表达该蛋白非常简单只需要将编码GFP的基因整合到目标基因的启动子后面(pMAX-GFP、pcDNA3.1-GFP/EGFP等),当目标基因表达时也会同时表达GFP基因,表达后的GFP蛋白质积存于细胞内,细胞内GFP的量与目标基因的表达强弱成正比,检测到的荧光信号强弱间接反映目标基因的表达情况。

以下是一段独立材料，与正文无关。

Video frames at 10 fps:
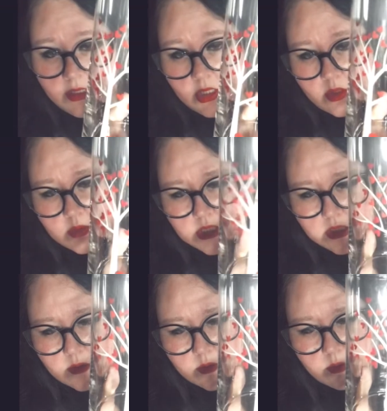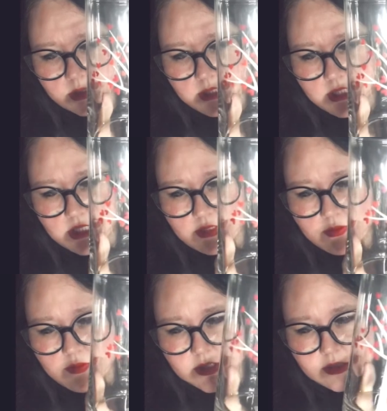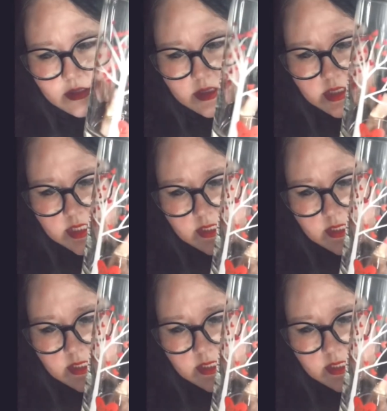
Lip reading: which I thought were really cute. Just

①构建质粒:在需要检测的目的基因启动子之后整合GFP/EGFP片段基因;
②利用各种转染的方式将质粒导入细胞内,按适宜的条件培养细胞;
③因细胞内含荧光指示蛋白,所以一般不需要其他荧光素标记染色,直接收取细胞离心,弃上清并用PBS重悬上样分析即可;
流式分析操作简单,对细胞刺激较小,但是GFP荧光信号较弱,一个细胞内至少需要表达 50 000-100 000个GFP分子,其产生的荧光信号才能被检测到(现构建质粒一般会选择强荧光信号的GFP蛋白异构体,S65T、V163A等)。因质粒转染的效率不可能达到100%,流式检测无法区分单个细胞是否转染成功。解决方法:在质粒载体中再加入一个对照基因,如DsRed,表达DsRed蛋白的细胞就是转染成功的细胞,然后分析表达GFP的细胞占所有表达DsRed细胞的比例即为目的基因表达的比例。